Study the integrability of $\frac{e^{-x}(1-\cos xy)}{y^2}$ on $[0,\infty)\times [0,\infty)$.
I am having some trouble proving or disproving the integrability of the function above. Appealing to the Dominated Convergence Theorem seemed at first a good approach by letting $$F(y) = \int_0^{\infty} \frac{e^{-x}(1-\cos xy)}{y^2}dx$$ and then trying to find a dominating function $g(x) \in \mathcal{L}([0,\infty))$ for the absolute value of the integrand. I got this $$\left \vert \frac{e^{-x}(1-\cos xy)}{y^2}\right \vert= \left \vert \frac{2e^{-x}\sin^2(\frac{xy}{2})}{y^2} \right \vert \leq \left \vert \frac{2e^{-x}\frac{x^2y^2}{4}}{y^2} \right \vert = \left \vert \frac{x^2 e^{-x}}{2}\right \vert = \frac{x^2e^{-x}}{2} = g(x)$$ and $g(x) \in \mathcal{L}([0,\infty))$. Therefore, $F(y)$ is in $\mathcal{L}([0,\infty))$ and somehow, I should be able to conclude that $\int_0^{\infty} F(y) dy$ exists, which I can't (or I am missing some super obvious thing). Any help would be appreciated. Thank you!
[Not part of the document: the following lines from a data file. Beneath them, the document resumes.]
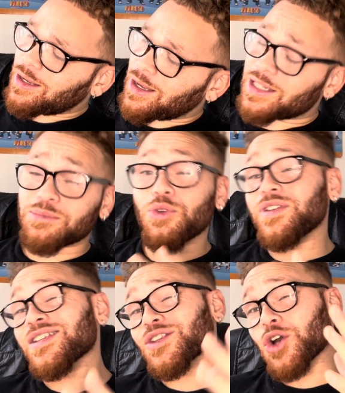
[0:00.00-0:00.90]
has moved
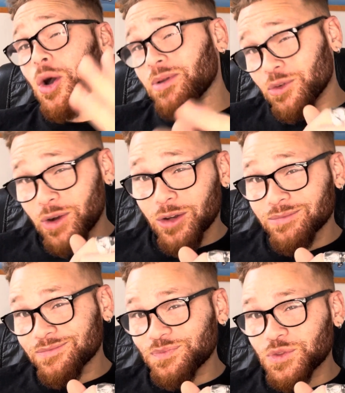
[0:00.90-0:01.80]
into the goblin realm.
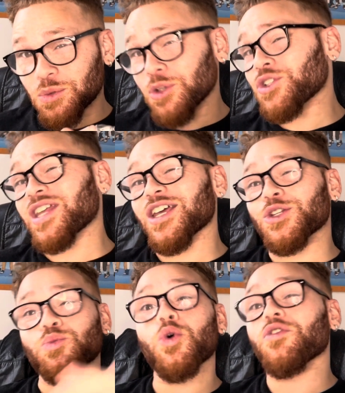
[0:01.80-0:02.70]
So we're not just getting
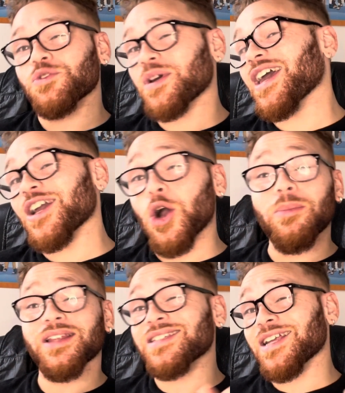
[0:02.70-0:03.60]
dwarfs, we're getting
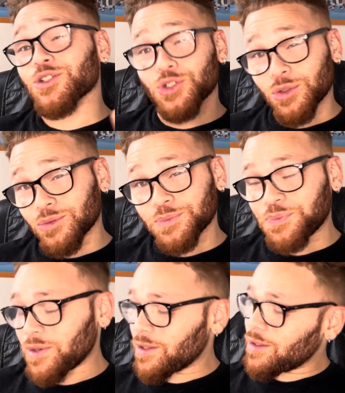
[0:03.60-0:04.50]
goblins now too.
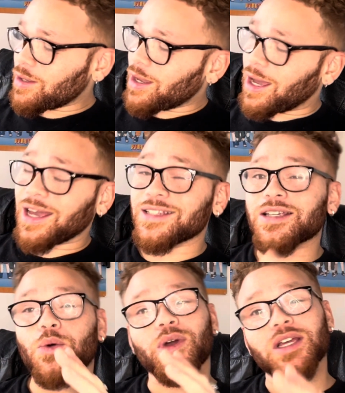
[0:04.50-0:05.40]
And
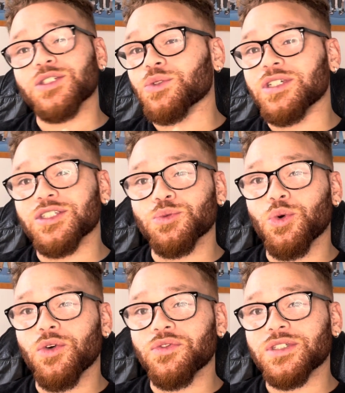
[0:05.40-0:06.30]
when I saw these
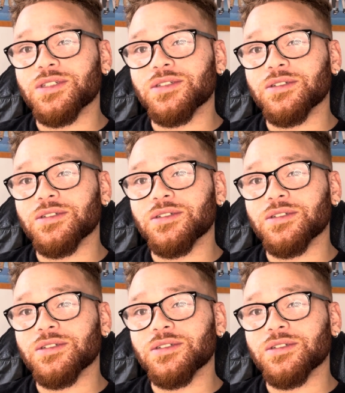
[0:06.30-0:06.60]
dwarfs,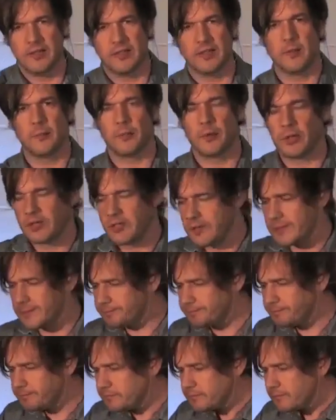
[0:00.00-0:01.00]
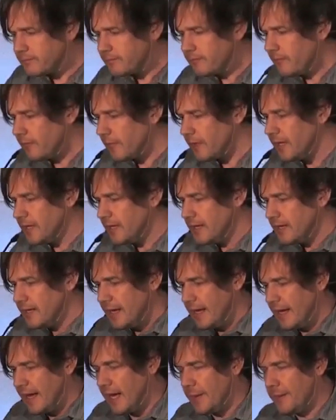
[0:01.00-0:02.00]
in the books.
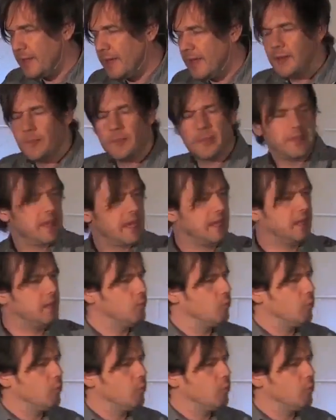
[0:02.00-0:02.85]
But then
Dominated convergence is an unnecessary complication, your method works just as well directly. The only problem is that $\frac12x^2e^{-x}$ is only integrable on $[0,\infty)\times[0,T]$, not $[0,\infty)\times[0,\infty)$. There's a simple workaround, though; the estimate $\sin t\le t$ is useful for $t\le1$, but $\sin t\le1$ is obviously an improvement for $t>1$. Hence we have $$\left|\frac{e^x(1-\cos y)}{y^2}\right|\le\begin{cases} \frac12x^2e^{-x}&\text{if }y\le1,\\ 2\frac{e^{-x}}{y^2}&\text{if }y>1. \end{cases}$$ Integrating, we find
$$\iint\left|\frac{e^x(1-\cos y)}{y^2}\right|\,\mathrm dx\mathrm dy\le\int_0^\infty\int_0^1\tfrac12x^2e^{-x}\,\mathrm dy\mathrm dx+\int_0^\infty\int_1^\infty2\tfrac{e^{-x}}{y^2}\,\mathrm dy\mathrm dx\\ =\int_0^\infty\tfrac12x^2e^{-x}\,\mathrm dx+\left(\int_0^\infty e^{-x}\,\mathrm dx\right)\left(\int_1^\infty\frac2{y^2}\,\mathrm dy\right)<\infty$$ and we're done.